In today’s Jackson Sun, they published an interview with the jury foreman, who indicated that some of the jurors wanted to return a verdict of not guilty.
I never cease to be amazed at how dense some people are. How on earth could anyone ever argue for a verdict of not guilty in this case? There’s no doubt that the woman killed her husband. None whatsoever.
I’m dumbfounded. Simply dumbfounded.
When the jury returns with a ridiculous verdict, can’t the judge set it aside and do the right thing? Like in this case?
So a jury would be good for what, a first opinion? I know there is a lot of anger about the verdict, but it is within the legal definition of voluntary manslaughter, and it is better than her getting off completely. It’s not like she’s the first person to be let off lightly by a jury for murder, but it’s the legal system we have in place.
Tim,
I also thought that the sentence was ridiculous! It has just frustrated me since then. Too bad that Matthew Winkler could not tell his side of the story. I’m sure she wasn’t the perfect wife either. Everything that was presented was from her side without any proof. It’s like the jury foreman said, he really didn’t have a chance with 11 women on the jury. I understand that Dan Winkler and wife have filed a 2 million wrongful death suit on behalf of the kids. Hope that turns out better. Also, the state can file charges against her for the check kiting too.

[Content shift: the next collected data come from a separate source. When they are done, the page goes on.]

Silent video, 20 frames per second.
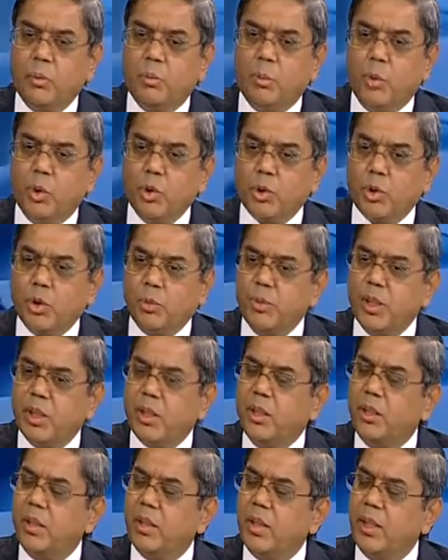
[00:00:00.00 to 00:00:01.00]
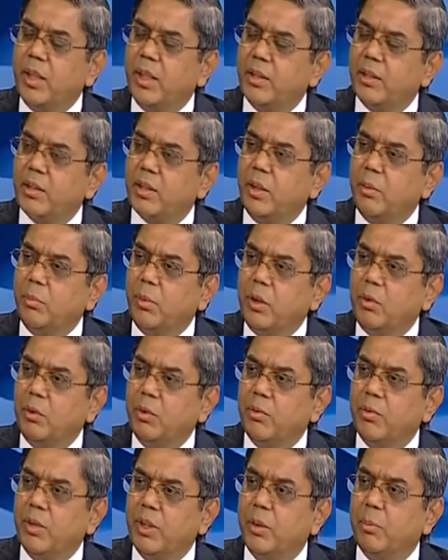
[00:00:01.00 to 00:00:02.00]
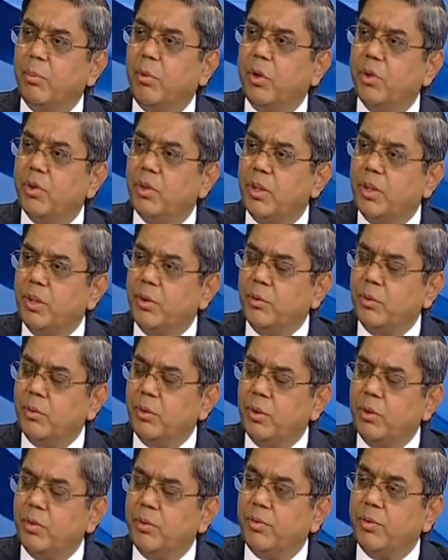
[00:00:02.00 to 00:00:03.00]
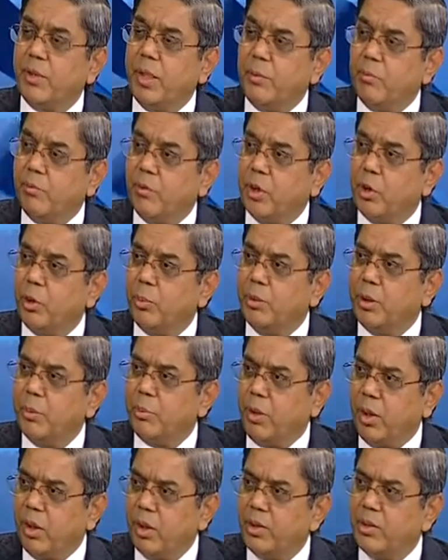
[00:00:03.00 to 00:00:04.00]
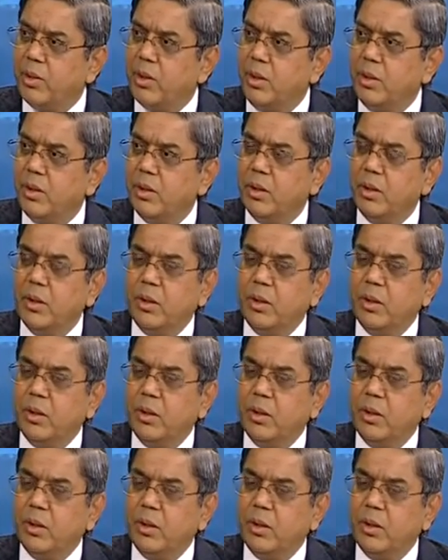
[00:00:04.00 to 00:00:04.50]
Most of the country has come out with the positive framework of the policy.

No one knows exactly what goes on in any marriage except the two people involved IN the marriage … and sometimes, one or both of them are so deep in denial that the so-called “truth” could never be determined.
I do know that when I was a kid, my mom told me that if my dad had ever beaten her up, she would have waited until he went to sleep and then bashed in his head with a frying pan. Would this, then, have fallen under the category of “premeditated”? (Fortunately for my dad AND my mom — and the rest of the family — my dad never raised a hand to my mom, or vice-versa.)
Regarding the Winklers: It’s understandable to want to hold a minister and his wife to higher standards of behavior, but as we’ve seen over and over, just because they are “men (and women) of God” does not make them any less likely to commit the same kinds of mistakes that other human beings do.
One thing that the defence team knew from the beginning is the prevalence of domestic abuse in a small Southern town. I suspect that every woman on that jury had either experienced abuse first hand or knew someone who had. Whether it was true or not is a different story.